ル・コルビュジエは1887年生まれ、本名シャルル-エドゥアール・ジャンヌレ-グリ(Charles-Édouard Jeanneret-Gris)といい、スイスからフランスに帰化した人です。弱視だったために時計の文字盤職人だった父の跡を継ぐのを断念、美術学校在学中に才能を見出され建築家に転身します。しかし肩書は「建築家」に収まり切れず、生涯絵は描き続けましたし、写真家でも工業デザイナーでもありました。また1920年にはピュリズムの画家オザンファンなどと雑誌「レスプリ・ヌーヴォー」を出し独自の建築論などを発表したり、新しい都市のあり方などを追求した都市工学者でもありました。彼の貢献があったからこそ今日の都市景観や美しい近代の建物が生まれたということもあり、「近代建築の父」と呼ばれるのにも納得がいきます。

スイスから1908年にパリに来て、鉄筋コンクリート建築の先駆者オーギュスト・ペレの元で働き、また1910年にはドイツでペーター・ベーレンスの事務所にいたというル・コルビュジエ。
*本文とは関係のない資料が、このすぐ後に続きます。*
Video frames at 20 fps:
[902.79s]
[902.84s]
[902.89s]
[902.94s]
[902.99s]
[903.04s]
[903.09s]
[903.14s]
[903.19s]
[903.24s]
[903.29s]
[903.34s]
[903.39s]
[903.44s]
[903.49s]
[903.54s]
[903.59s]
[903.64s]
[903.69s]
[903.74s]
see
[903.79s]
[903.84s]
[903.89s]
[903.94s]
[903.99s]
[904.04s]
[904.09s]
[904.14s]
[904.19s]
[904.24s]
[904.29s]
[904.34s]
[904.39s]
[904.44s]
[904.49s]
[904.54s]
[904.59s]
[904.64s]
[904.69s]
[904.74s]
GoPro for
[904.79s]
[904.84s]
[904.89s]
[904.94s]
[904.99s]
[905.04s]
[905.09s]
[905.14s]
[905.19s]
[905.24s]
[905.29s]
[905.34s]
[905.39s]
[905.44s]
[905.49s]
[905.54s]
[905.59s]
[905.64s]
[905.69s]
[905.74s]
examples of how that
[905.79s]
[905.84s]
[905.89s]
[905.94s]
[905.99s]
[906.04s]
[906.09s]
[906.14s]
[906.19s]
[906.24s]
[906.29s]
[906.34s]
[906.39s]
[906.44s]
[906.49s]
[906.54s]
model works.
1914年に「ドミノシステム」という鉄筋コンクリートを用いた画期的な住宅建設方法を発表します。
1922年には従弟のピエール・ジャンヌレと建築事務所を構えます。
この1920~30年代という時代は、その少し前に流行った様式アール・ヌーヴォーの工芸的で植物の線やモチーフを用いた緩やかさとは違い、より工業的、無機質、実用的、機能的といった言葉で言い表せる様式がもてはやされた時代です。ちょうど自動車、飛行機、豪華客船や各種の家庭用電化製品や近代都市生活が生まれ、進歩した機械を思わせる装飾なしのデザインが新しい美意識となったのです。
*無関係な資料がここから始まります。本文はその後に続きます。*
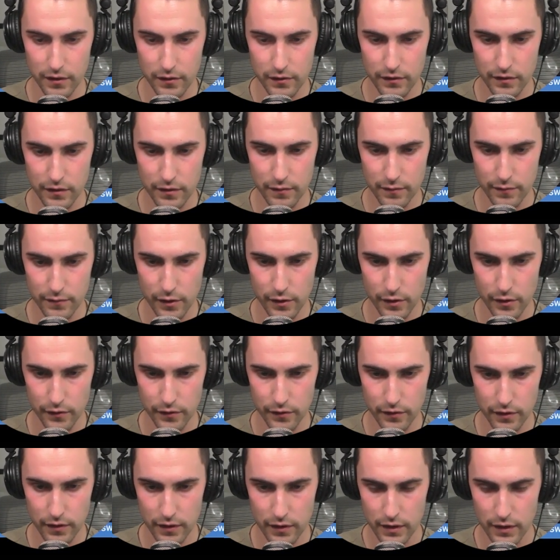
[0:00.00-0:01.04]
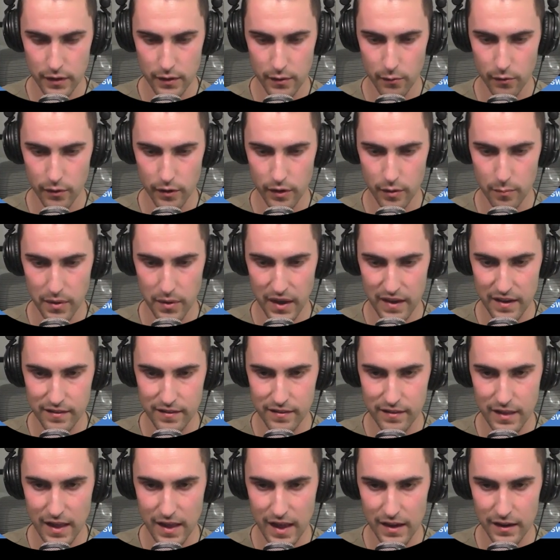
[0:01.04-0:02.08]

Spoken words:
to the vault. We're going to paste that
ル・コルビュジエの名言「住宅は住むための機械である」というのもそんな時代背景だからこそです。住宅は機能的で使い勝手がよければいいという感じでしょうか?(余談ですが、木の家具を愛したというサヴォア邸の夫人ユージェニーはル・コルビュジエの造った家具は好まなかったそうです。確かに、ル・コルビュジエの建築にはカントリー風やルイ王朝の家具は合いませんよね!こればかりは好みの問題ですが)

しかし若い頃から1965年に77歳で亡くなるまで、ル・コルビュジエのスタイルは一貫しています。見学を続けるうちにドアを開けるとタンスと洗面所というのにもだんだん驚かなくなってきました。そして「ピロティー!」と発音すると楽しくなってきました。☆
私とご一緒にル・コルビュジエめぐりをしながら、建築が大好きな方もそうでない方も楽しんでいただけるといいなと思っております。